System Design Case Studies

1. URL Shortener (bit.ly)

Requirements

Functional:
- Shorten a long URL → short code (e.g., bit.ly/abc123)
- Redirect short URL to original
- Optional: custom alias, expiry, analytics

Non-functional:
- 100M URLs created/day = ~1,200 writes/sec
- 10B redirects/day = ~115,000 reads/sec (read-heavy 10,000:1)
- Latency: redirect < 10ms
- 99.99% availability

Scale Estimation

Storage:
- 1 URL ≈ 500 bytes (short code + long URL + metadata)
- 100M/day × 365 days × 5 years = 182B URLs
- 182B × 500 bytes = ~91 TB

Reads: 115,000/sec → need caching
Writes: 1,200/sec → single primary DB can handle

Design

                    CDN (cache popular redirects)
                         ↓
Client → Load Balancer → URL Service → Redis Cache (hot URLs)
                              ↓                ↓ (miss)
                         PostgreSQL      Redirect served
                         (URL mappings)

Short code generation:
1. Base62 encoding (a-z, A-Z, 0-9) → 62^7 = 3.5 trillion codes for 7 chars
2. Options:
   a. Auto-increment ID → base62 encode (predictable, simple)
   b. MD5/SHA of long URL, take first 7 chars (may collide)
   c.
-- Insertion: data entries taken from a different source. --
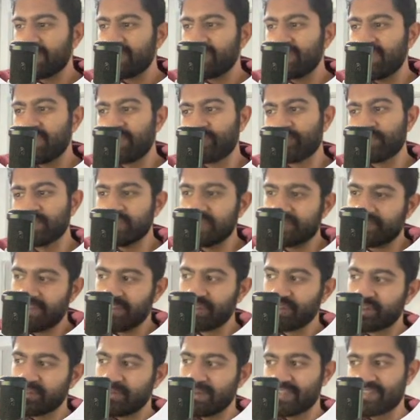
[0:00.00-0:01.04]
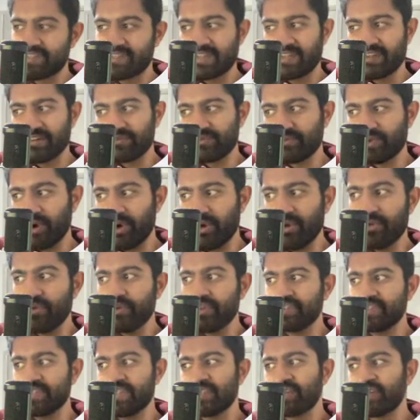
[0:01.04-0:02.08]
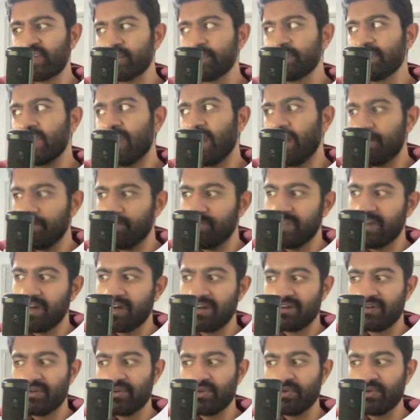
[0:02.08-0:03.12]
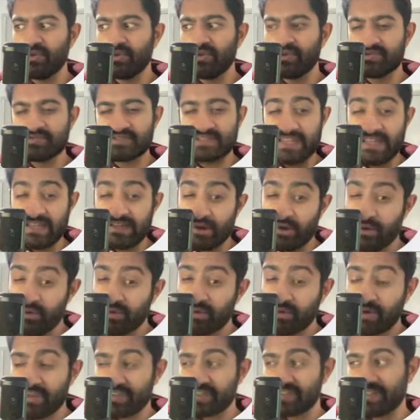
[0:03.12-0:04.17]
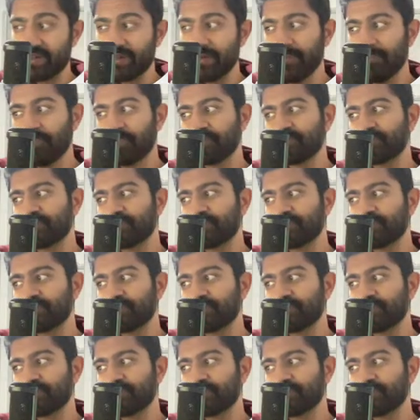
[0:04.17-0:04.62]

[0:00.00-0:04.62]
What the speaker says: And really, if I look at my second row, it's either going to be Hubner or Tino, who I sell.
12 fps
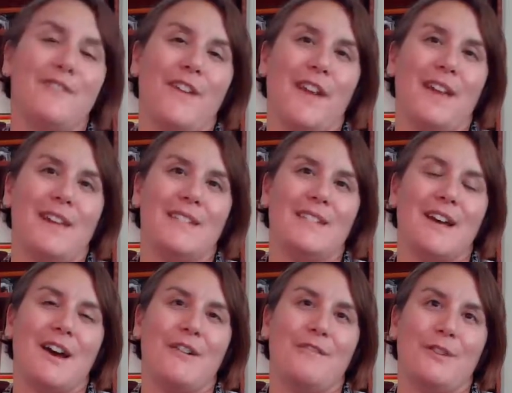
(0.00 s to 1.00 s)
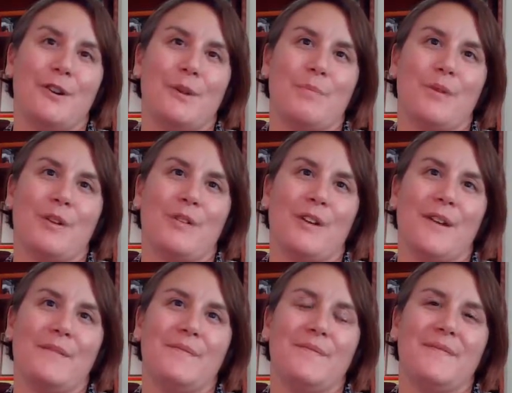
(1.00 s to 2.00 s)
phase of your
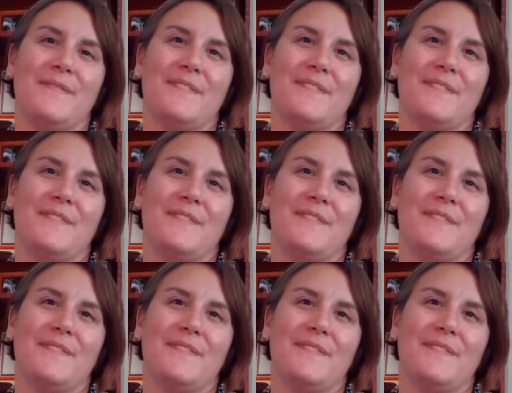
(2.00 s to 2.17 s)
program.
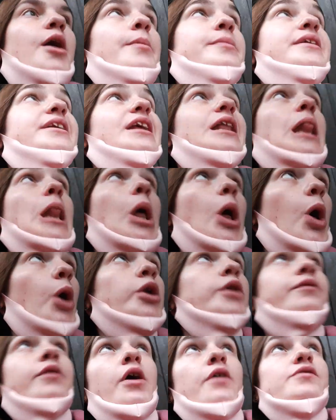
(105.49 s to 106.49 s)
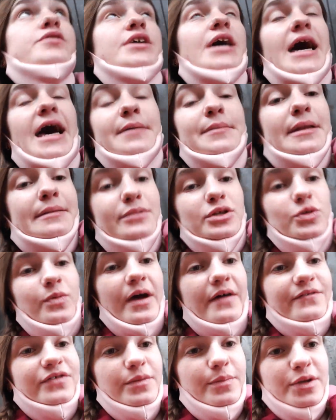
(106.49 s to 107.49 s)
Did a load of overtime. I'm just
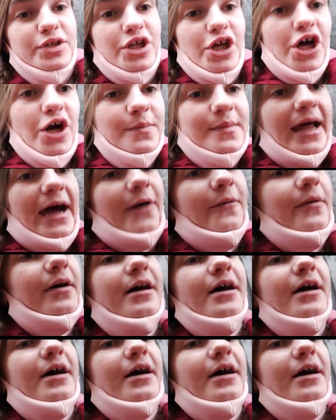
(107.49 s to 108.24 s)
waiting for the bus home now.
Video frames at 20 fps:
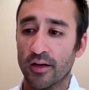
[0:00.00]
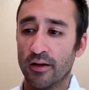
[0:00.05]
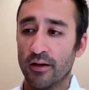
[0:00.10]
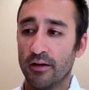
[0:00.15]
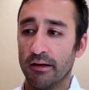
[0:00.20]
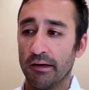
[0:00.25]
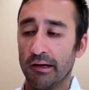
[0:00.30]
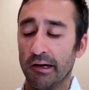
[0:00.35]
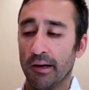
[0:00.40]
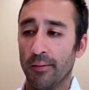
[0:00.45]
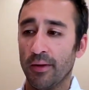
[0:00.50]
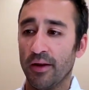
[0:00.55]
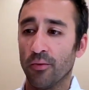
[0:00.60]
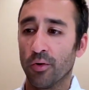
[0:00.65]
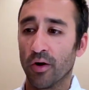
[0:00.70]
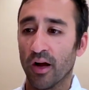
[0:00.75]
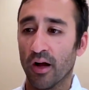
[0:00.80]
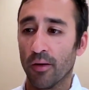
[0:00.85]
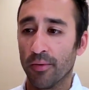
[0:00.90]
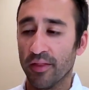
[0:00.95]
And we're
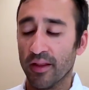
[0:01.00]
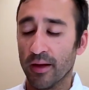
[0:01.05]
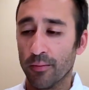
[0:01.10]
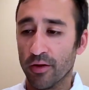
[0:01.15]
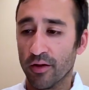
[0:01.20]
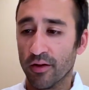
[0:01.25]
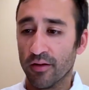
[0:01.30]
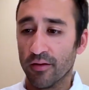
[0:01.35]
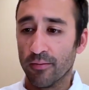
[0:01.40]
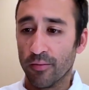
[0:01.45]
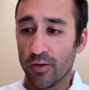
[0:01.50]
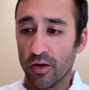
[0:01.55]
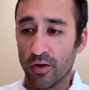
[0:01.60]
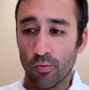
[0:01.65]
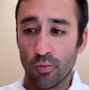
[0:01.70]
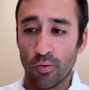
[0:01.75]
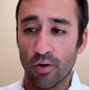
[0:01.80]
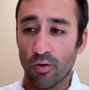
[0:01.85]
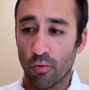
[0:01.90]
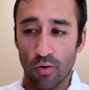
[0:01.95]
helping them to,
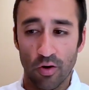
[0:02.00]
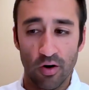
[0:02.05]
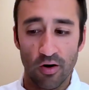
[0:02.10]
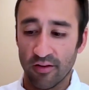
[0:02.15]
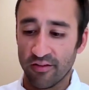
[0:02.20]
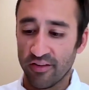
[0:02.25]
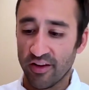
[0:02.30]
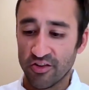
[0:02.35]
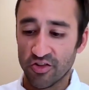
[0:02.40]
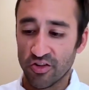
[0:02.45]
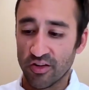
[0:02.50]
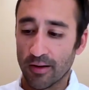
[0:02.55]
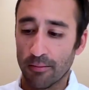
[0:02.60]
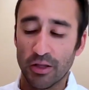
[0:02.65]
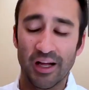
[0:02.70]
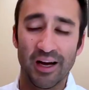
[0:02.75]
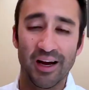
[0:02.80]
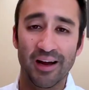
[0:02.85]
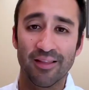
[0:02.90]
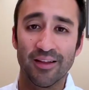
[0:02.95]
we're essentially
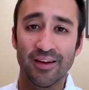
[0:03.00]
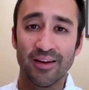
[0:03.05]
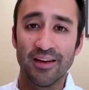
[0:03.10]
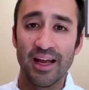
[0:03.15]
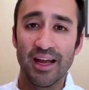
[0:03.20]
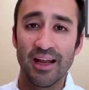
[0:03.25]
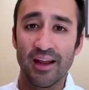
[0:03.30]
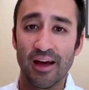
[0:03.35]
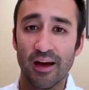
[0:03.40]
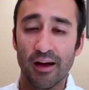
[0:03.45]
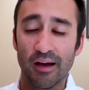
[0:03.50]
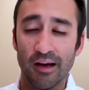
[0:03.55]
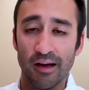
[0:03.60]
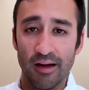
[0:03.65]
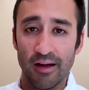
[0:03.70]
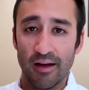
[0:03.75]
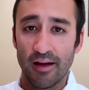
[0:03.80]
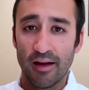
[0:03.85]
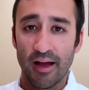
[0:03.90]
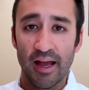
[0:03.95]
applying the data,
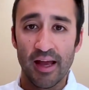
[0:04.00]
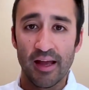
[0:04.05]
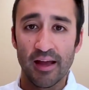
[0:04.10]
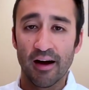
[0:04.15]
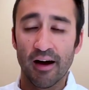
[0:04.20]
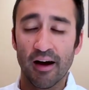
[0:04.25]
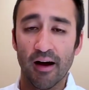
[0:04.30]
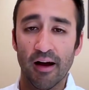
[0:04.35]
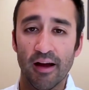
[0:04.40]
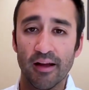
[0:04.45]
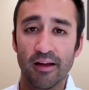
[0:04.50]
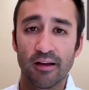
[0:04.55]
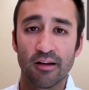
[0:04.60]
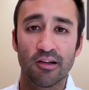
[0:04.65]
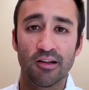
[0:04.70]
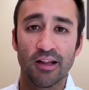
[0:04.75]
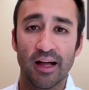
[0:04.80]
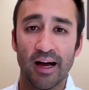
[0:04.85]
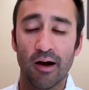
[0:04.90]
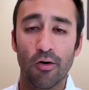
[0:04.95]
AI,
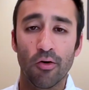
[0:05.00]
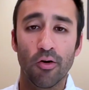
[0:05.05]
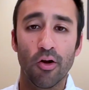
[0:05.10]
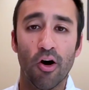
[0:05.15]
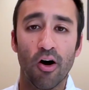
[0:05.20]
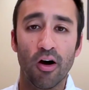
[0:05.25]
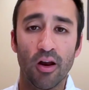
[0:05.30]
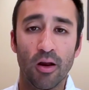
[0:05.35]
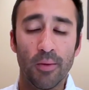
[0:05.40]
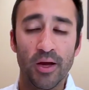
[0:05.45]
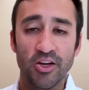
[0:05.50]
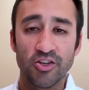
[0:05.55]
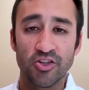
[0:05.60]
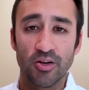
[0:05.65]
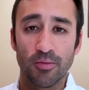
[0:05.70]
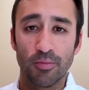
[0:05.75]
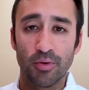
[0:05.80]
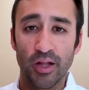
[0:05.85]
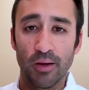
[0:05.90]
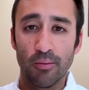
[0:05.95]
cloud, automation
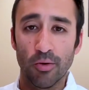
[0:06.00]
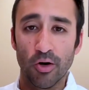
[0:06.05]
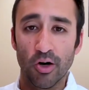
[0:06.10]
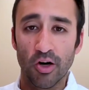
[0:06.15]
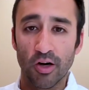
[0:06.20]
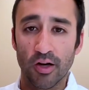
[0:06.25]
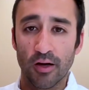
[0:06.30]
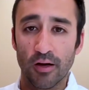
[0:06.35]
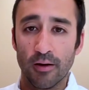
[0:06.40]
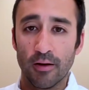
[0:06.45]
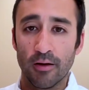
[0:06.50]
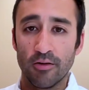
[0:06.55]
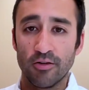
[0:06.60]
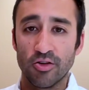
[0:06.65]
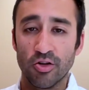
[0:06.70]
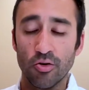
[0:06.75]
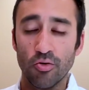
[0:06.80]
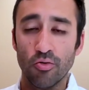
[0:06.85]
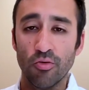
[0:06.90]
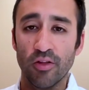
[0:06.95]
playbook
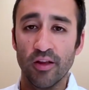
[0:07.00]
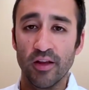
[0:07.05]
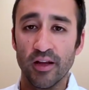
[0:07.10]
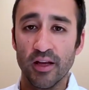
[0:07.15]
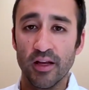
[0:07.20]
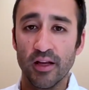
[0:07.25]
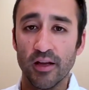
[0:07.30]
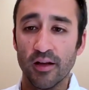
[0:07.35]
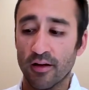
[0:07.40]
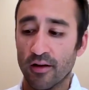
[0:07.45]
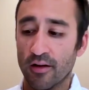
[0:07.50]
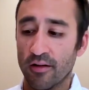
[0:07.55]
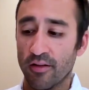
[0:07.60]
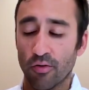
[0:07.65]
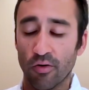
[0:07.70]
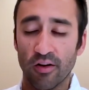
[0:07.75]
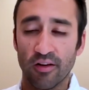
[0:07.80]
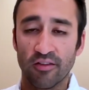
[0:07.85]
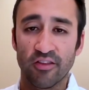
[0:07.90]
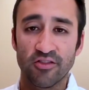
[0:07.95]
to
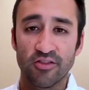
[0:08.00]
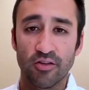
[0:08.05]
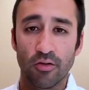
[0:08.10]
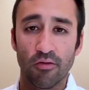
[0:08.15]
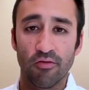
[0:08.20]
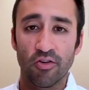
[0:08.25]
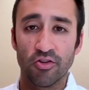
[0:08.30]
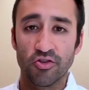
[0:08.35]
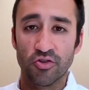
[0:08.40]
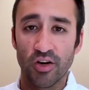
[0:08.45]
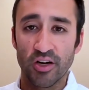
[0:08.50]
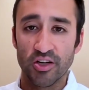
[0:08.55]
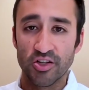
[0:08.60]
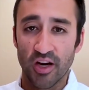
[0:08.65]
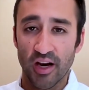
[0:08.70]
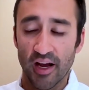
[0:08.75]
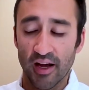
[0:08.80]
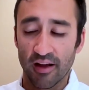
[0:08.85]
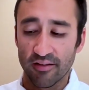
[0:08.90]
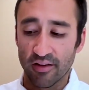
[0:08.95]
their existing refrigeration
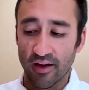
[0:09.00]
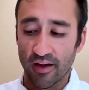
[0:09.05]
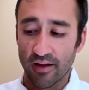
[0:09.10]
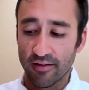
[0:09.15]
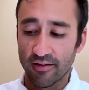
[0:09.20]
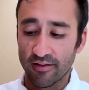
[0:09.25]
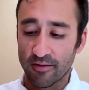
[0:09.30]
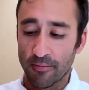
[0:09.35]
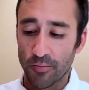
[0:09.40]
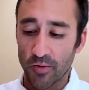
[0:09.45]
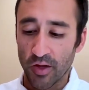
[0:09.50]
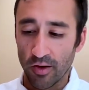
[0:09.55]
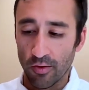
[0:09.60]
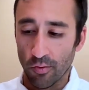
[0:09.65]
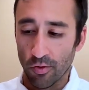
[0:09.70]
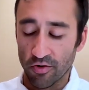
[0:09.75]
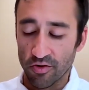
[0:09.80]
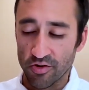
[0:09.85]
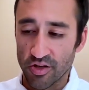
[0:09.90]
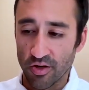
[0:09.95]
assets in
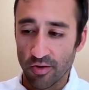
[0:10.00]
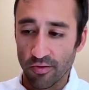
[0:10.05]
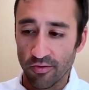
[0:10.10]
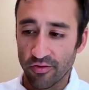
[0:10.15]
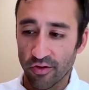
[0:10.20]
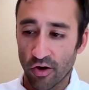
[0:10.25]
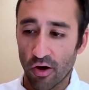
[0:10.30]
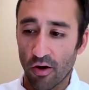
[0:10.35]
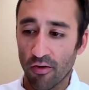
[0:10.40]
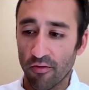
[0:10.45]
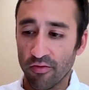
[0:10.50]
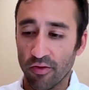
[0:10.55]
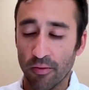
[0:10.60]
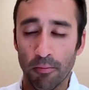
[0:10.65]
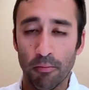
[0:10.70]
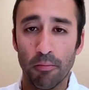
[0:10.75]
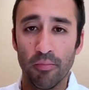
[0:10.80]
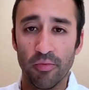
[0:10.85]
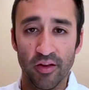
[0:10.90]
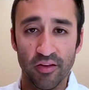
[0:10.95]
order to solve
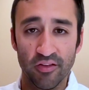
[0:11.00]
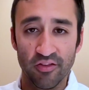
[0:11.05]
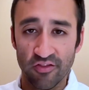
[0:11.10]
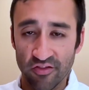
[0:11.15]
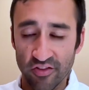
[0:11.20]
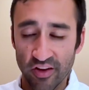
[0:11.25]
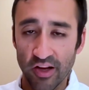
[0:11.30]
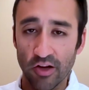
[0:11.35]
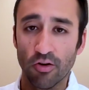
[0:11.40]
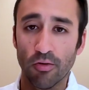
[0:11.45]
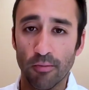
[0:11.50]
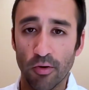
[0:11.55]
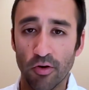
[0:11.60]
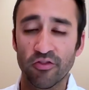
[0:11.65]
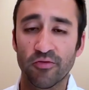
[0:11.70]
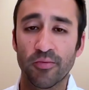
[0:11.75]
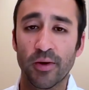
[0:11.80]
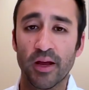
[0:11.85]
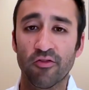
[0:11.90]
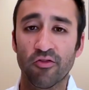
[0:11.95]
the single
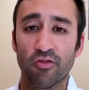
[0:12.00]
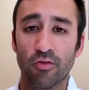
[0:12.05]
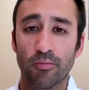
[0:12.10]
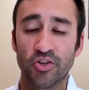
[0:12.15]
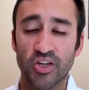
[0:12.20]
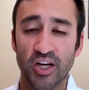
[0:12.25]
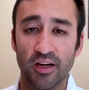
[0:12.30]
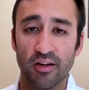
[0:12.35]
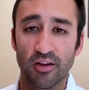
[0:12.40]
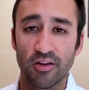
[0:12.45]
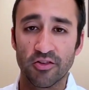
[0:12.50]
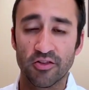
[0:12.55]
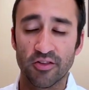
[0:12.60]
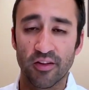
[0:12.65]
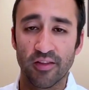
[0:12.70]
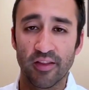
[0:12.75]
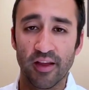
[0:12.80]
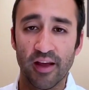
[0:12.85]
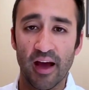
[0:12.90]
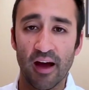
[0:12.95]
most painful challenge that
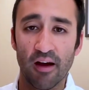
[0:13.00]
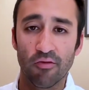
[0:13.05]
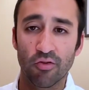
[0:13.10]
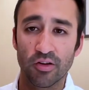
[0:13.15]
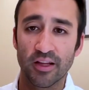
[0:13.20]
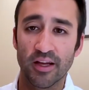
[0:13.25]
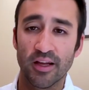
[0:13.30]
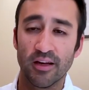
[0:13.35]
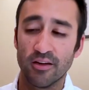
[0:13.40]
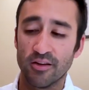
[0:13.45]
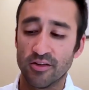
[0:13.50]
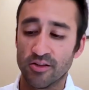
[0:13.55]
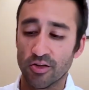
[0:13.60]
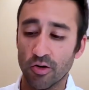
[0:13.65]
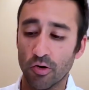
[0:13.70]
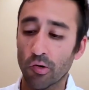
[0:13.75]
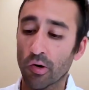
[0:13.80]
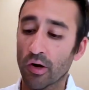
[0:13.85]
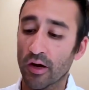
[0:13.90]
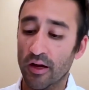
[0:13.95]
they have related to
Nanoid/UUID (random, no collision, but harder to check uniqueness)

Recommended: auto-increment with a counter service
- Counter service distributes ID ranges to app servers
- Each server gets a range (e.g., 1-1000), uses them, then gets next range
- No coordination per URL creation

Schema

sqlCREATE TABLE urls (
  id BIGINT PRIMARY KEY,
  short_code VARCHAR(10) UNIQUE NOT NULL,
  long_url TEXT NOT NULL,
  user_id BIGINT,
  created_at TIMESTAMP DEFAULT NOW(),
  expires_at TIMESTAMP,
  click_count BIGINT DEFAULT 0
);

CREATE INDEX idx_short_code ON urls(short_code);
CREATE INDEX idx_expires_at ON urls(expires_at) WHERE expires_at IS NOT NULL;

Redirect Flow

1. Client: GET /abc123
2. Load balancer routes to URL service
3. Service checks Redis cache:
   - HIT → 301/302 redirect immediately (< 1ms)
   - MISS → query PostgreSQL → cache result → redirect
4. Async: increment click counter (don't block redirect)
   - Use Redis INCR, batch flush to DB every minute

Cache strategy:
- Cache popular URLs (80/20 rule)
- TTL = 24 hours for active URLs
- 301 (permanent) vs 302 (temporary): 302 for analytics (client always hits us)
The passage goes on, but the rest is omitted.